Our last day in Nha Trang included renting a motorbike and riding out 25 km north to Ba Ho Waterfall. The ride along the coastline was spectacular, especially at sunset.
That evening upon returning the motorbike and grabbing dinner, we packed our sweaty, stinky bodies and gear into a cramped sleeper bus en route to Hoi An, about 510 km north. It was a very long, bumpy 12 hour ride. Imagine riding and trying to sleep in a large bus driving down undeveloped double lane roads shared with trucks and scooters. In Vietnam, it is normal for vehicles to cross over into the opposing lane to pass up a slow moving vehicle, and swerve back while simultaneously blaring the horn just in time to dodge an upcoming truck or another bus. It was constant acceleration, brake-slams, deafening honks, wild swerves, and jolting bumps. Woot.
When my heavy eyelids opened after dozing in and out of poor slumber, the blood-shot sun was just rising above the muggy horizon. It was 5:30am.

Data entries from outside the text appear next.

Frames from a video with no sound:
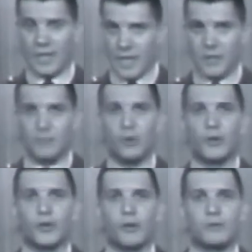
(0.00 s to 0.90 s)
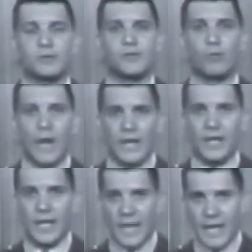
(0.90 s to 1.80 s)
And the more turns the
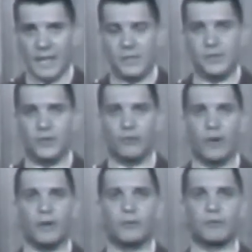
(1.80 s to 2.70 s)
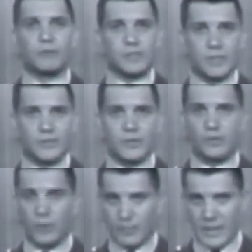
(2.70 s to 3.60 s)
winding has, the greater the
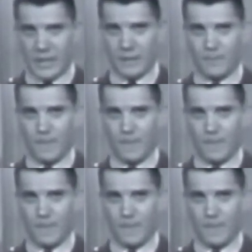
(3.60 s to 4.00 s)
resistance will be.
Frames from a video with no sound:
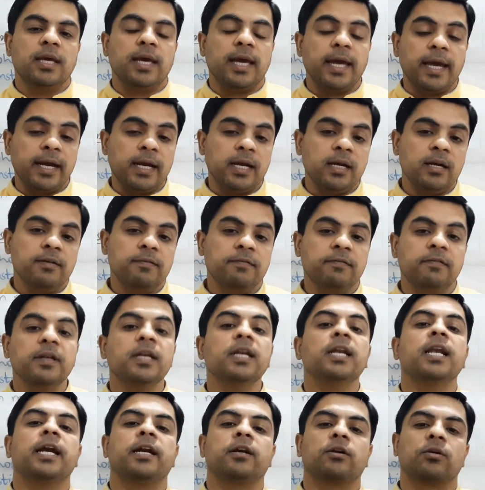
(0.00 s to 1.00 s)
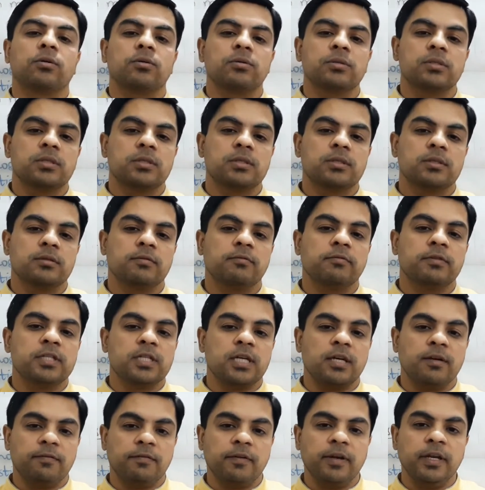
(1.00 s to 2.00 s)
and free electrons, which
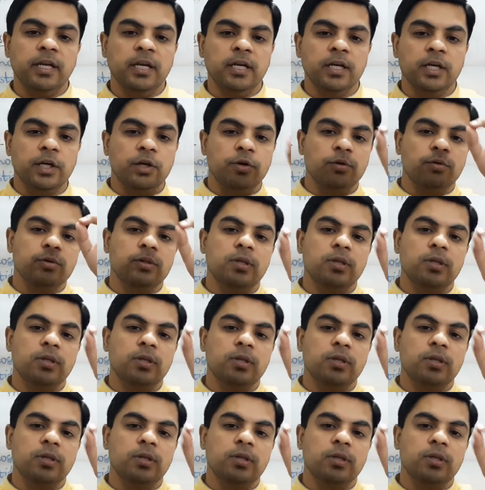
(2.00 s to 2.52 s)
are free due to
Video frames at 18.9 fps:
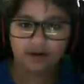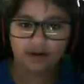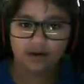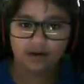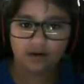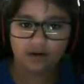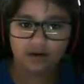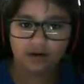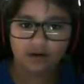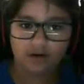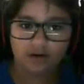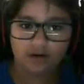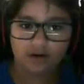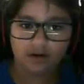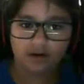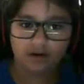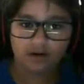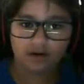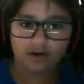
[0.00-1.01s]

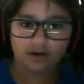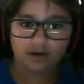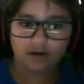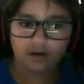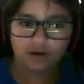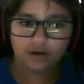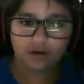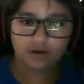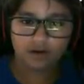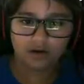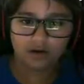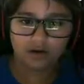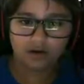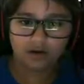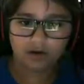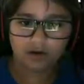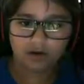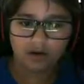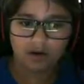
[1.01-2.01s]

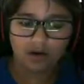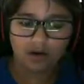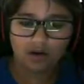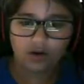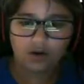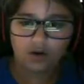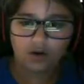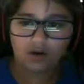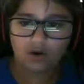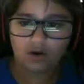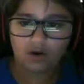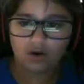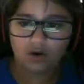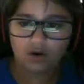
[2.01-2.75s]
No one is speaking in this clip.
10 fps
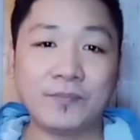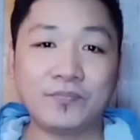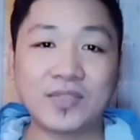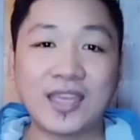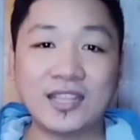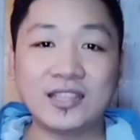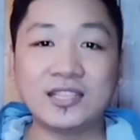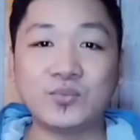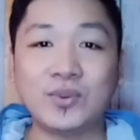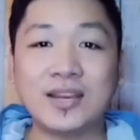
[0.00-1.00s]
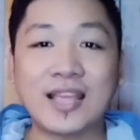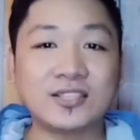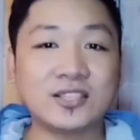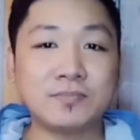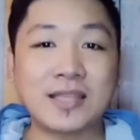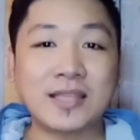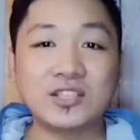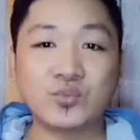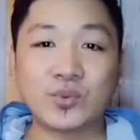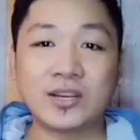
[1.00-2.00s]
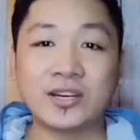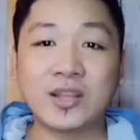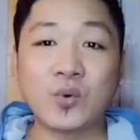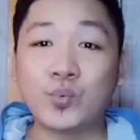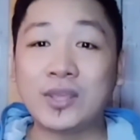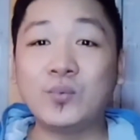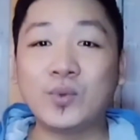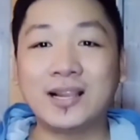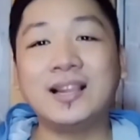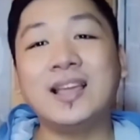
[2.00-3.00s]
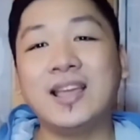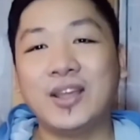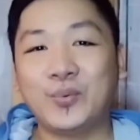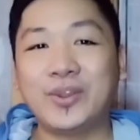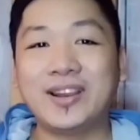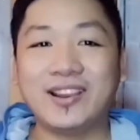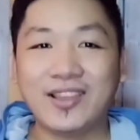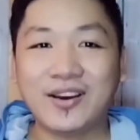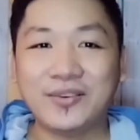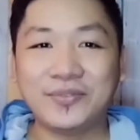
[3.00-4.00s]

and it is really a suspense thriller that we will really love.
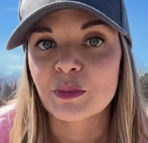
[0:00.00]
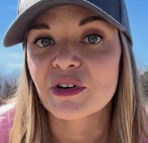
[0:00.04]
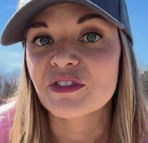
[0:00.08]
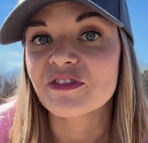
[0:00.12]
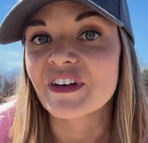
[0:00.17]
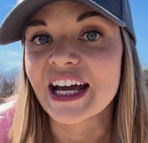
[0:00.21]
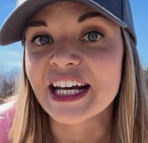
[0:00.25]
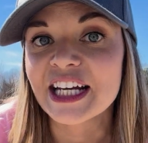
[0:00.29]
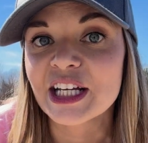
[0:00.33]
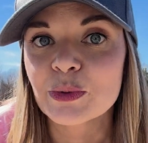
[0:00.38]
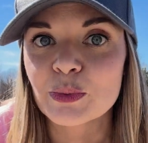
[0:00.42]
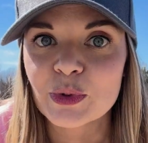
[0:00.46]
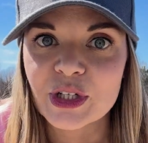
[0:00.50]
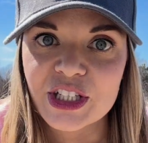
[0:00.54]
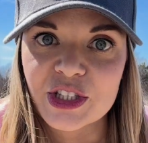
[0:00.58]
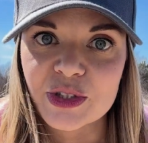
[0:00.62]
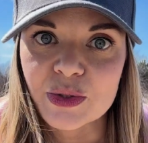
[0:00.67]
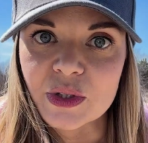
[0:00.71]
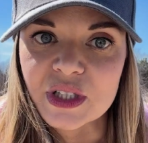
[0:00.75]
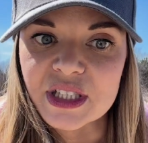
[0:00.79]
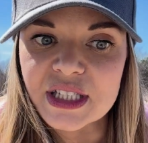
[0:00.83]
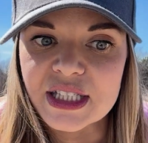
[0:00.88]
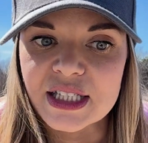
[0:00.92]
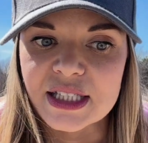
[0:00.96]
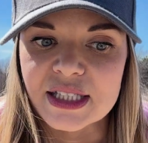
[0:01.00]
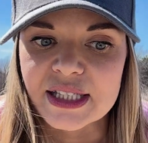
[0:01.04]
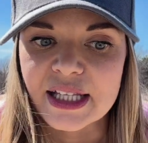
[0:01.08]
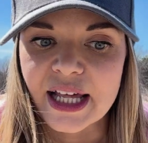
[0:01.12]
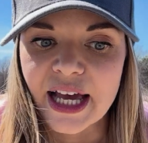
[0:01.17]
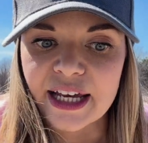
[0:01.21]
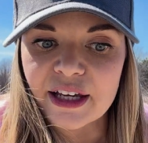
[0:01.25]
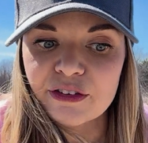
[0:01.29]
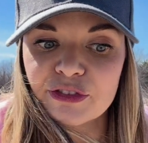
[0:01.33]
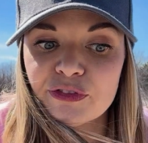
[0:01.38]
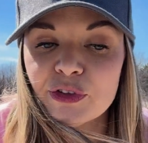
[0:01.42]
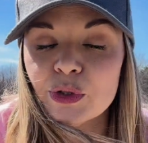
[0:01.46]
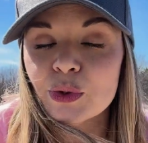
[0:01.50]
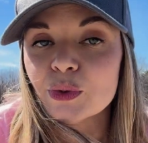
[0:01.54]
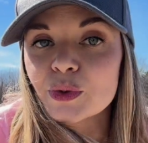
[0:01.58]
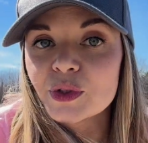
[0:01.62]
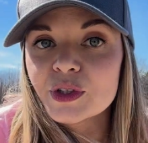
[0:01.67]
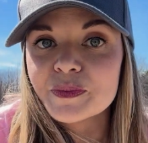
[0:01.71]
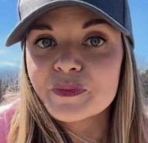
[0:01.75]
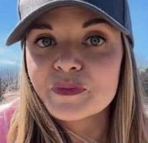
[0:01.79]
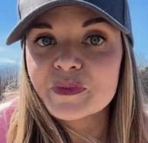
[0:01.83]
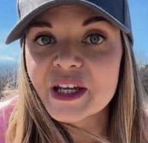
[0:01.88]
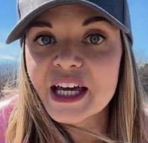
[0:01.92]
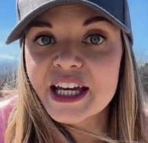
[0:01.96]
providing resources like food
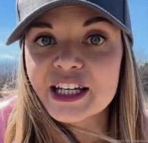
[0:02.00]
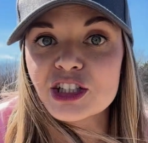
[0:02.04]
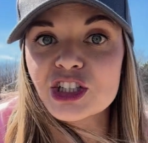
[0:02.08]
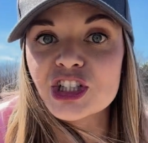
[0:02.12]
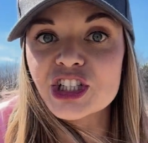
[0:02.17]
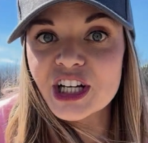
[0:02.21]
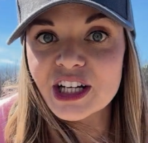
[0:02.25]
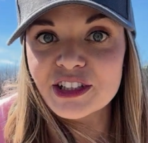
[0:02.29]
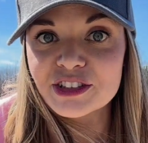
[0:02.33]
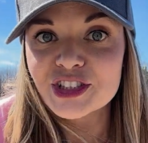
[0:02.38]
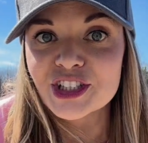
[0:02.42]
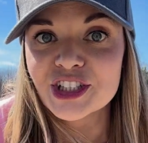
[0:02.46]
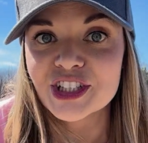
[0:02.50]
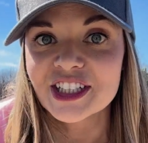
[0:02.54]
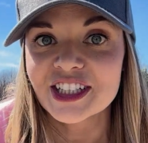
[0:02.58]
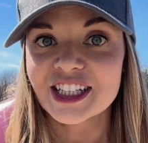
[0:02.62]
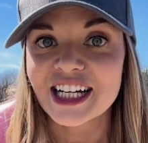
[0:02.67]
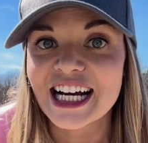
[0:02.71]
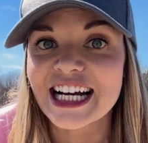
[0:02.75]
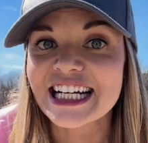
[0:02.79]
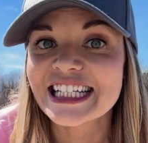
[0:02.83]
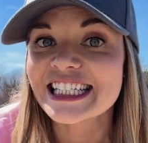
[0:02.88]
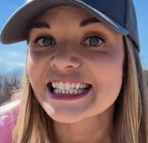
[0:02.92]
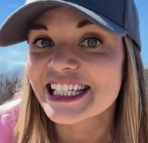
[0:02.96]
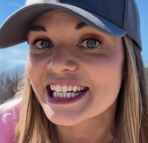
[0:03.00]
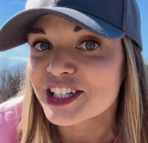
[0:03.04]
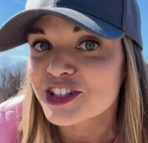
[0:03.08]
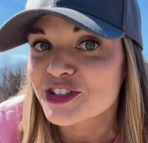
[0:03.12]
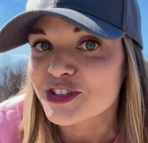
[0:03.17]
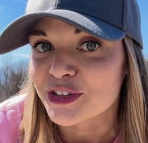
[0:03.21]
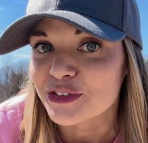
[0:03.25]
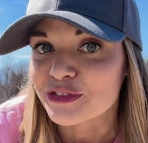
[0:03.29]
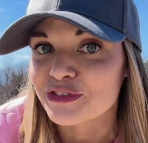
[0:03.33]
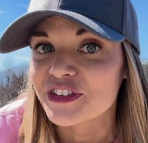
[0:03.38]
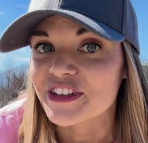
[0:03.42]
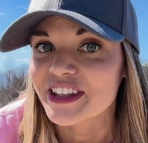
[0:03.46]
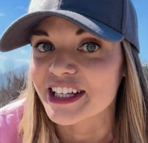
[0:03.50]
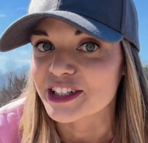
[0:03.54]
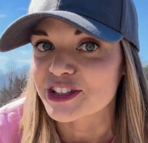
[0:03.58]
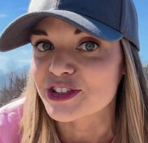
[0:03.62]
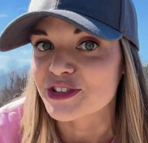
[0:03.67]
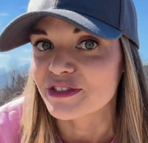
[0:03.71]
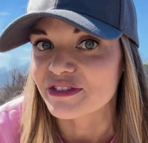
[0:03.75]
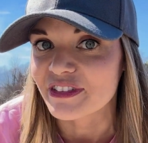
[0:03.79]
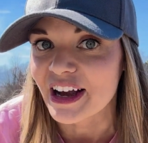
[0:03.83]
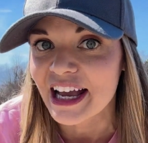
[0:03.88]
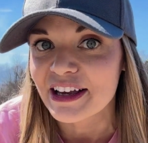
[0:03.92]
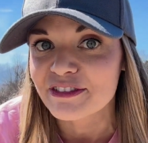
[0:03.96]
and shelter essential for their
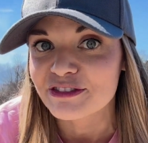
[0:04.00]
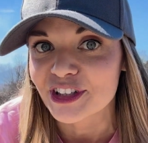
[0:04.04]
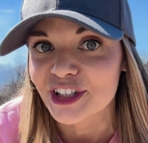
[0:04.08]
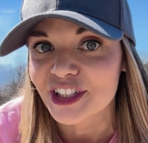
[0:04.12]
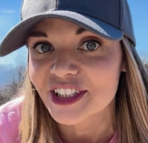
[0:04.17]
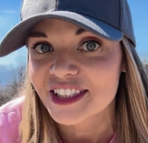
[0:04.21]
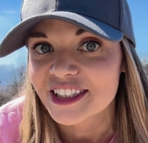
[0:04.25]
survival.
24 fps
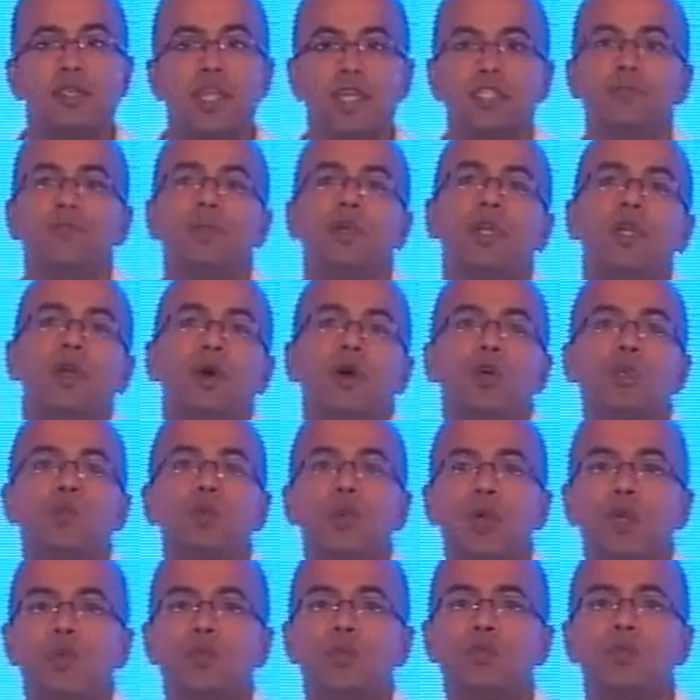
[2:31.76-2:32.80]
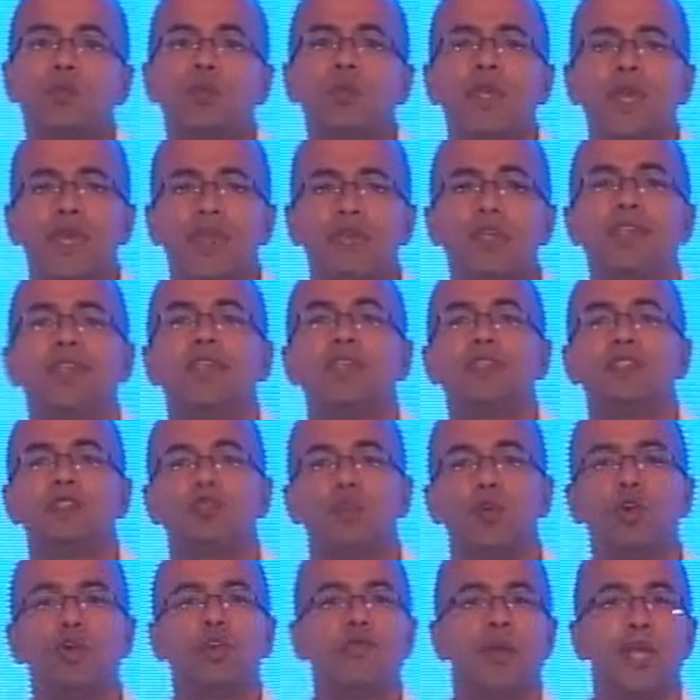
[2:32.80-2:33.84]
desperate housewives would be at least
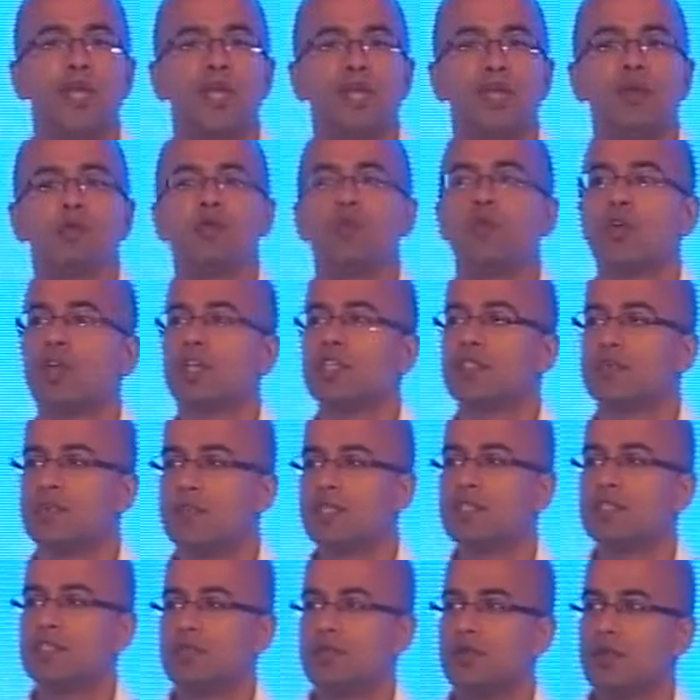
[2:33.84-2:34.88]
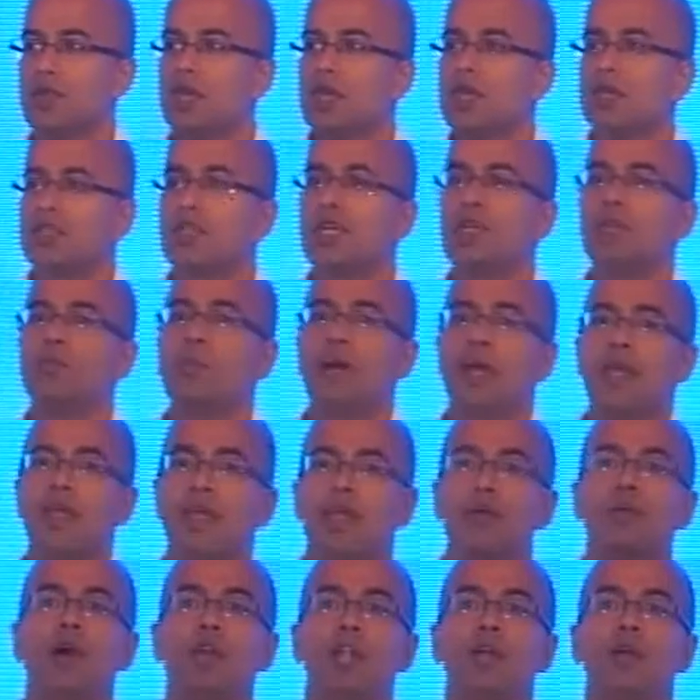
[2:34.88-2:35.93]
4 to 5 times more expensive than
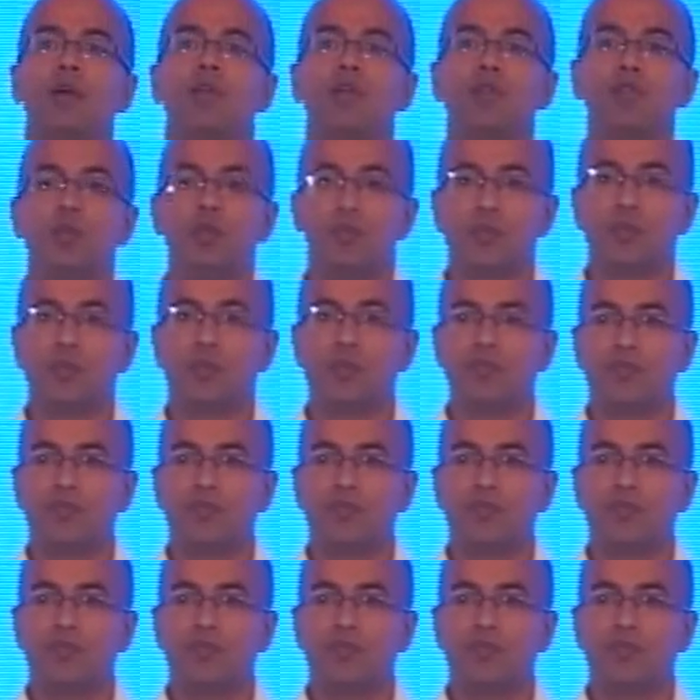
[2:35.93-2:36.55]
buying a Balika Vadhu.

We arrived in Hoi An at 6:30am, grabbed a taxi (the driver of course tried to rip us off but we didn’t let him), and dropped our gear off at our hotel. Fortunately, we were able to check in at 8am, so we took showers, napped, and ventured out to explore Hoi An.
Hoi An was the ancient river city of international trade, where Indians, Dutch, Chinese, Japanese, and Indonesians would come together for months at a time to trade goods. Its old buildings are actually well-preserved despite the war, and, when viewed at dusk lined up along the river with brightly lit lanterns, it is not uncommon to hear, “This is such a beautiful city!” Hoi An, with its charming architecture and rich history, became a UNESCO World Heritage Site in 1999. No longer an international port, most of Hoi An’s original homes along the river have been sold to become commercial spaces (restaurants and souvenir shops), and is now a major tourist destination in Vietnam.
Ho An radiates with beauty once the sun sets. We were fortunate that our first night in Hoi An was a full moon night; thus, a full moon festival was celebrated that night by locals and their children.
Every night in Hoi An (especially during the full moon festival), children, their mothers, and their grandmothers light up dozens of candles, set them in paper cut out trays, and sell them to tourists to float down the river. While Chris and I were not fans of littering the river, we thoroughly enjoyed watching families take part in this tourist attraction.